TOKYO -- The aluminum sector has undergone significant change as the U.S.-triggered trade war shakes global markets, easing Asia's supply-demand balance and sending prices for the metal lower in the region.
U.S. imports of the metal decreased 10% in the January-August period from a year earlier due to sanctions imposed by President Donald Trump, driving U.S. aluminum prices up.
With global production topping 60 million tons per year, aluminum is now the leading nonferrous metal of commerce. Demand for aluminum has been growing in recent years due in part to increased use by automakers competing to produce lighter cars.
The U.S. -- the world's second-largest consumer of the metal after China -- imposed a 10% tariff on aluminum imports from Canada and other suppliers from March till June on the grounds of national security. Moreover, the Trump administration in April slapped sanctions on Russia's aluminum giant Rusal, which accounts for about 10% of global aluminum production.
Although the sanctions were lifted, an official at a Japanese trading house said, "We do business based on the assumption that there is no Russian [aluminum]."
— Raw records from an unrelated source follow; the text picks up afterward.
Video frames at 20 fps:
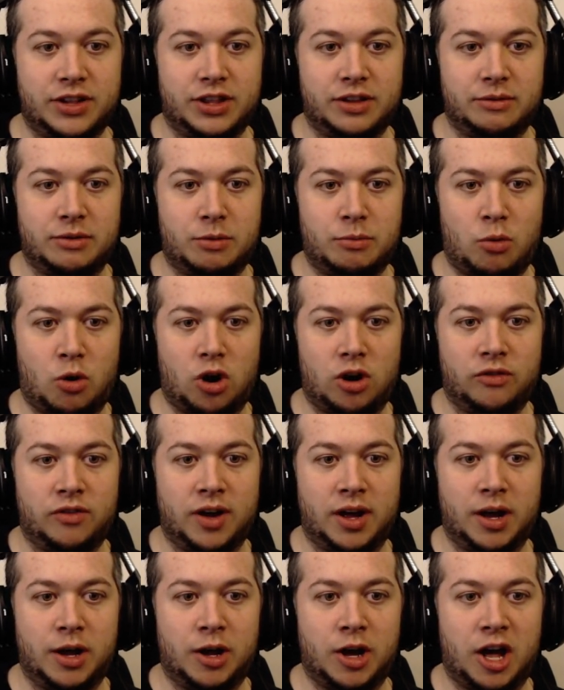more of
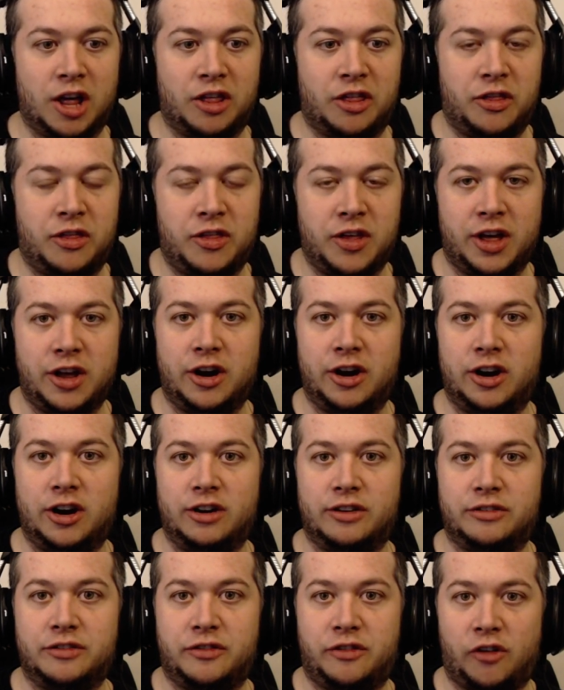a thinner,
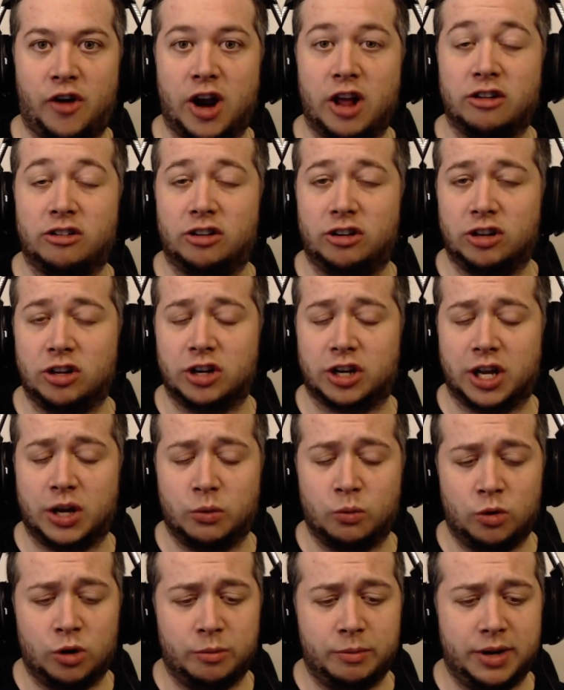frailer looking
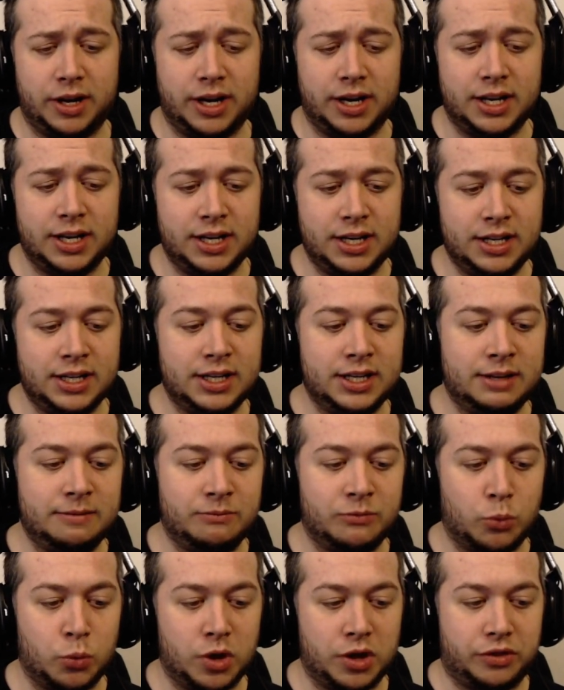woman
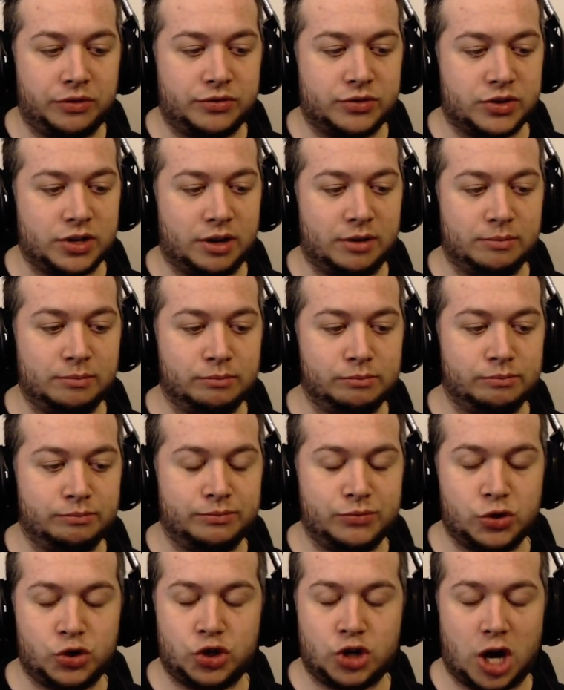with some
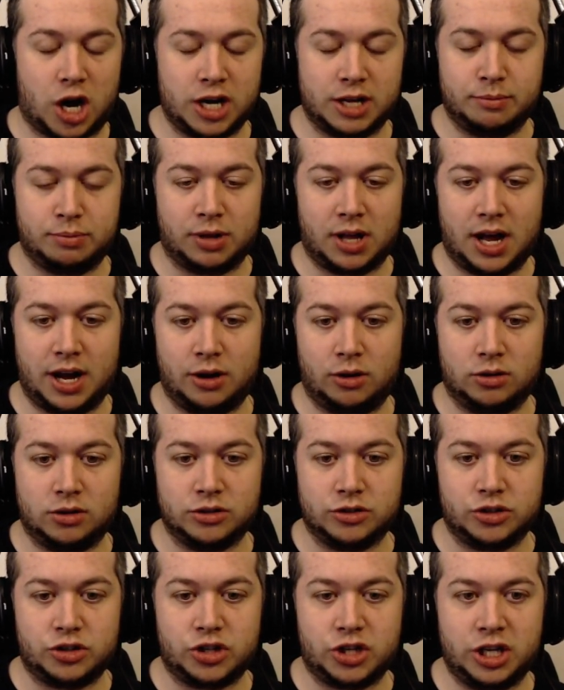shoddy plot
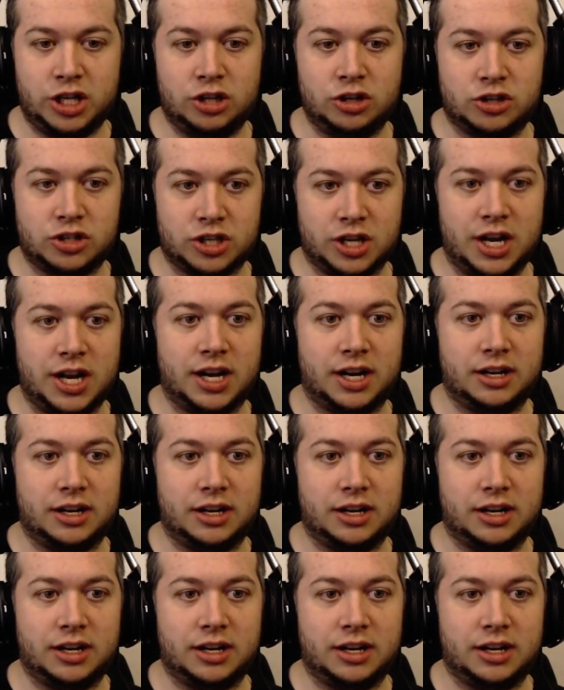holes. She looks like,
U.S. aluminum imports have continued to slump. According to the U.S. Geological Survey, imports of aluminum materials in the first eight months of 2018 -- excluding scrap -- totaled 3.85 million tons, a year-on-year decrease of 440,000 tons.
Reflecting the shortage, prices in the U.S. have risen considerably. In late October, spot prices for aluminum ingots on an ex-works basis stood at around $2,400 per ton, up roughly 3% from a year earlier.
Aluminum producers are reaping the benefits. Leading U.S. aluminum producer Alcoa logged a 14% year-on-year revenue gain in the July-September quarter. But heavy users of aluminum, such as Coca-Cola, have had to raise prices to cover the increased cost of the metal.
America's sources of aluminum have also changed. Procurement from Canada, the U.S.'s biggest supplier, decreased 13% to 1.66 million tons, while purchases from the second- and third-largest suppliers -- the United Arab Emirates and Russia -- declined 15% and 40% to 410,000 and 280,000 tons, respectively.
The shortage has forced the U.S. to look for other suppliers. India, for example, moved up from eighth place to fifth, boosting its exports by more than 50% to 160,000 tons. Although France and Japan are still only minor suppliers, they posted gains of 70% and 40%, respectively.
The U.S. appears to be increasing imports of finished and half-finished products with high added-value items from countries not subject to tariffs.
In Asia, meanwhile, the supply-demand balance for aluminum ingots has loosened, pushing prices down in Japan. Premiums for aluminum shipments to Japan in the October-December period dropped 22% from the previous quarter to a one-year low. In late October, spot prices for aluminum ingots came to around $2,050 per ton, nearly 10% lower than in the U.S.
Aluminum tends to remain mainly in Asia's emerging economies as a result of the U.S.-China trade war. With price competitiveness reinforced by depreciating currencies, exporters are turning to Japan, which is geographically closer than the U.S. and has solid demand for aluminum from makers of autos and home appliances.
Japan's imports of aluminum ingots in the January-September period was nearly unchanged from a year earlier, according to data released by the Finance Ministry. While imports from Russia slipped 20%, those from India and Indonesia soared more than twofold and 1.5 times, respectively.
Aluminum exports from China to the U.S. decreased due to the trade war but those to other markets increased. In the first 10 months of 2018, China boosted exports of aluminum materials by 20% thanks partly to the yuan's depreciation.